Start of EXTRACTED MATERIAL

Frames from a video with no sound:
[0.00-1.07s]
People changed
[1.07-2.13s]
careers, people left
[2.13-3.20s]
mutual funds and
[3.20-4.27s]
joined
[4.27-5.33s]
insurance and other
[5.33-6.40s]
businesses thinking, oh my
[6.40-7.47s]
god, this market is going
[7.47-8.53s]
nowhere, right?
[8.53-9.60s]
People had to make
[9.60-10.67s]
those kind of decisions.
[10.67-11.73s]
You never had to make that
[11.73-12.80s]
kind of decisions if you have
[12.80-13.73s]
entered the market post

End of EXTRACTED MATERIAL

**WHAT YOU HAVE TO DO**
Beginning with the line that has "[3.20-4.27s]", set down every line of the entries above through the final one, unchanged.

**YOUR RESPONSE**
[3.20-4.27s]
joined
[4.27-5.33s]
insurance and other
[5.33-6.40s]
businesses thinking, oh my
[6.40-7.47s]
god, this market is going
[7.47-8.53s]
nowhere, right?
[8.53-9.60s]
People had to make
[9.60-10.67s]
those kind of decisions.
[10.67-11.73s]
You never had to make that
[11.73-12.80s]
kind of decisions if you have
[12.80-13.73s]
entered the market post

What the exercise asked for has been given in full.